Silvina Ferreira dos Santos se pregunta respecto de las vulnerabilidades sobrantes a las que están expuestas las infancias actuales que festejan el cumpleaños con la temática de la serie y que deja a los niños a su merced sin la reflexión de lo que significa. Plantea que los espectadores somos parte esencial del game virtual, en tanto colaboramos en sostenerlo y viralizarlo, y que nos pone frente al debate ético de mirar para interpelar y abrir los espacios necesarios de reflexión.
Asimismo, establece una relación entre la serie, el juego de la ballena y el hostigamiento interpares en adolescentes. Los puntos en común son el anonimato del que impone las reglas mientras se encuentra eximido de ellas, la supuesta diversión a costa del otro y la falsa opción de libertad.
Plantea que el juego del calamar, pese a su impostura lúdica, no es un juego. Haciéndose llamar así, logra filtrarse, instalarse y perpetuarse en el imaginario social y se instituye lo perverso como game epocal. Es posible salirse revalidando el pacto colectivo del «así no jugamos más».
Miguel Tollo se pregunta bajo qué lógica nos movemos —o nos mueven— hoy los humanos. El juego del calamar revela, descarada y descarnadamente, la amenaza de exterminio. Ya no buscamos el placer, el consumir o el no morir, sino que buscamos que no nos maten, por ejemplo, envenenándonos con agrotóxicos.

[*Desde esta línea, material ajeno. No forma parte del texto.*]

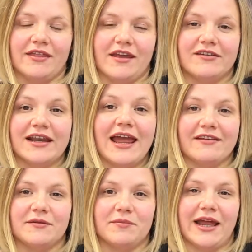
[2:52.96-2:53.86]
There is a
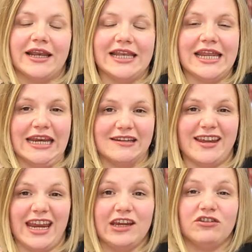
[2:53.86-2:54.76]
lesson plan linked
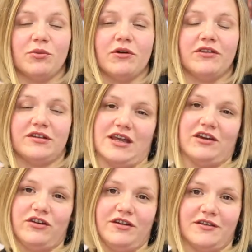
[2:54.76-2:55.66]
to each one of the
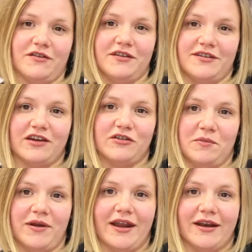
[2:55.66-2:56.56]
sessions on the session
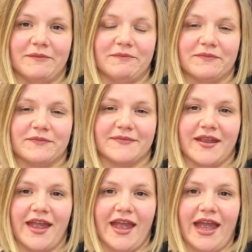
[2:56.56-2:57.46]
planner.
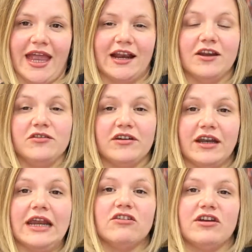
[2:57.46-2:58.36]
Included
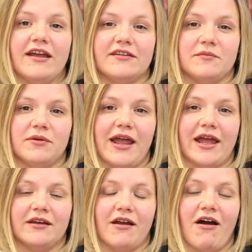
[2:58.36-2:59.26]
in each lesson
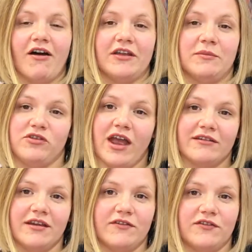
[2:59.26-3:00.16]
plan are the
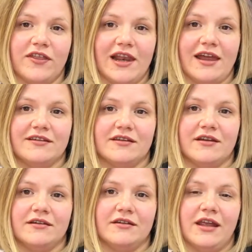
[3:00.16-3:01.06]
objectives for the
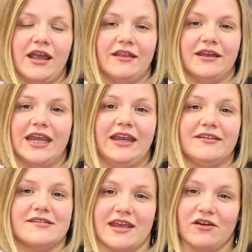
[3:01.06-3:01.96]
lesson, the key
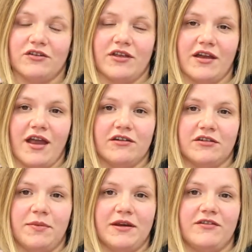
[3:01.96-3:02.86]
skills that are going
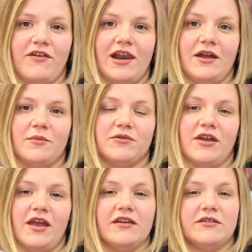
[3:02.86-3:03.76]
to be developed,
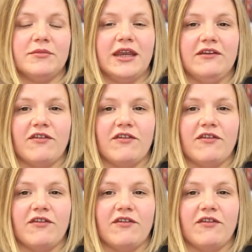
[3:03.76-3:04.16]
some key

Plantea que una de las cuestiones que nos es hasta qué punto nosotros como espectadores entramos también en el juego mientras estamos supuestamente «disfrutando» una serie —no muy deslumbrante desde su punto de vista— con un desenlace previsible y una sobreabundancia de escenas de violencia y crueldad explícita en donde el ser humano no es más que un número desubjetivado y desconectado de su lazo social.

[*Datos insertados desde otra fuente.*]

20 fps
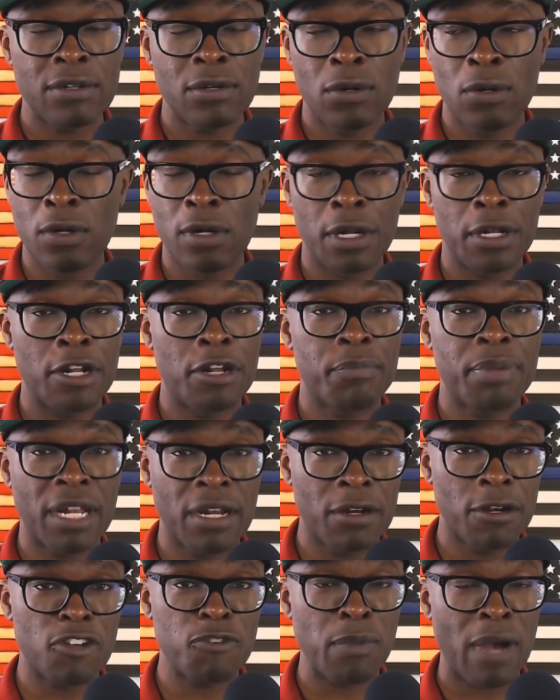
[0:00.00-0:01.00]
or in their
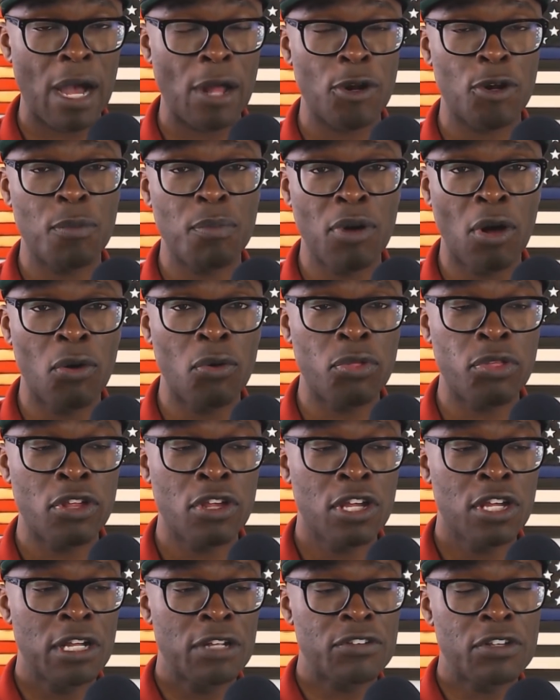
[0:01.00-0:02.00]
parents' mind or both
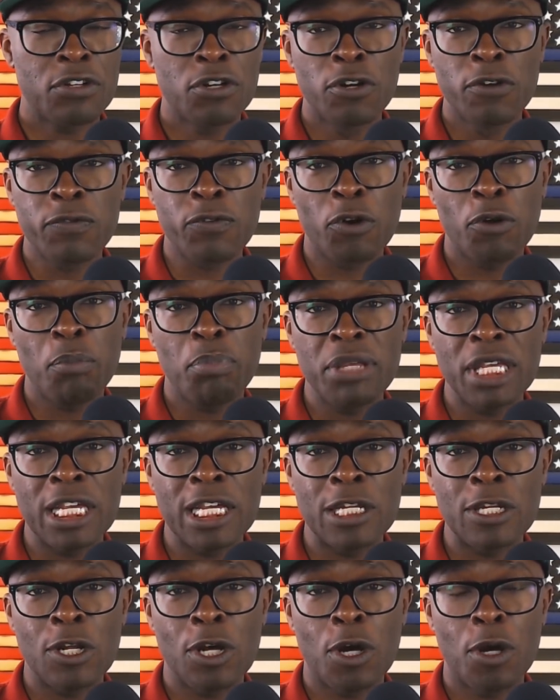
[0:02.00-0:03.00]
to go from
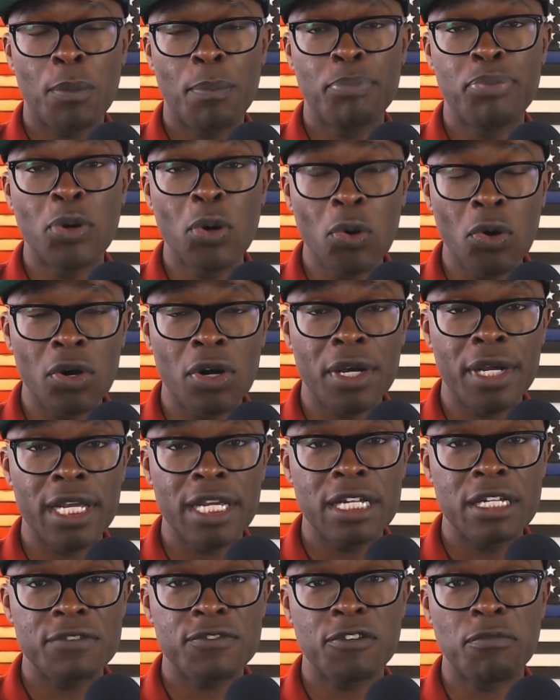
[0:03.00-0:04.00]
being a
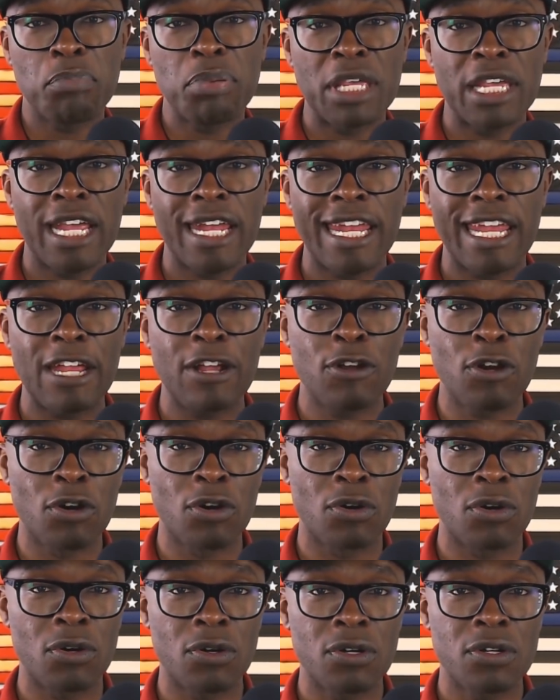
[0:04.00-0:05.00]
boy to being a
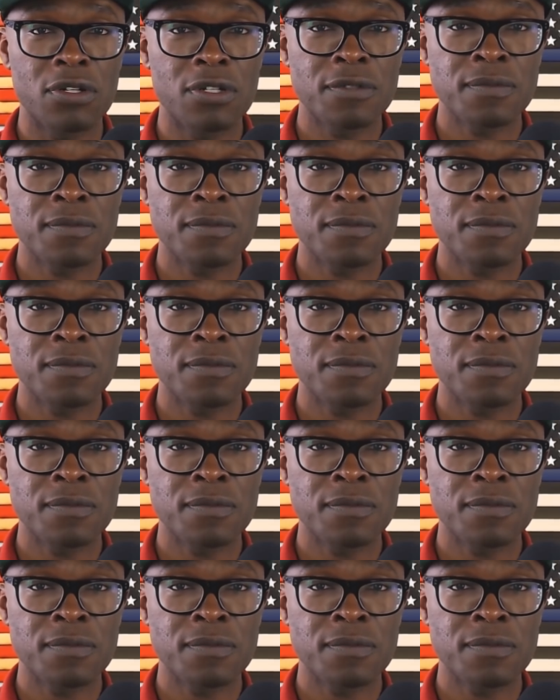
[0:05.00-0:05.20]
girl.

Por último, Pablo Schlemenson dice que no cree que el atractivo de la serie esté vinculado al goce, sino que quizás tenga que ver con el juego que puede ser entendido como una forma de experimentar buscando una salida a una situación a la que no se le encuentra solución. Buena parte de nuestra sociedad está metida en un juego competitivo que se ha instaurado como un juego general.
Los sistemas complejos como las sociedades humanas, sobre todo en una globalización de la magnitud actual, tienden a autoorganizarse y a tener sus propios frenos equilibrantes que, si son levantados, provocan un aceleramiento ad infinitum. Así sería el proceso de hipercompetencia a cualquier costo sin los frenos inhibitorios como la ética y la verdad. Estos son procesos retroalimentados y acelerados que llevan a una vivencia caótica cuando entran en espirales incontrolables.
Esto provoca que los seres humanos estemos hoy en día atrapados en un vórtice que abarca tanto el estado del planeta como el estado de las sociedades humanas en donde no sólo los trabajadores y los pobres están atrapados en esta prisión, sino también los que supuestamente dirigen, que tampoco pueden zafar de la hipercompetencia. Así, las escaleras que aparecen en la serie —como las escaleras de Escher que no llevan a ningún lugar— son una representación del proceso en el que estamos todos para competir por un lugar a veces económico, a veces de prestigio, de notoriedad en el mundo a través de una ficción de «que no hay lugar para todos», cosa que no es cierta.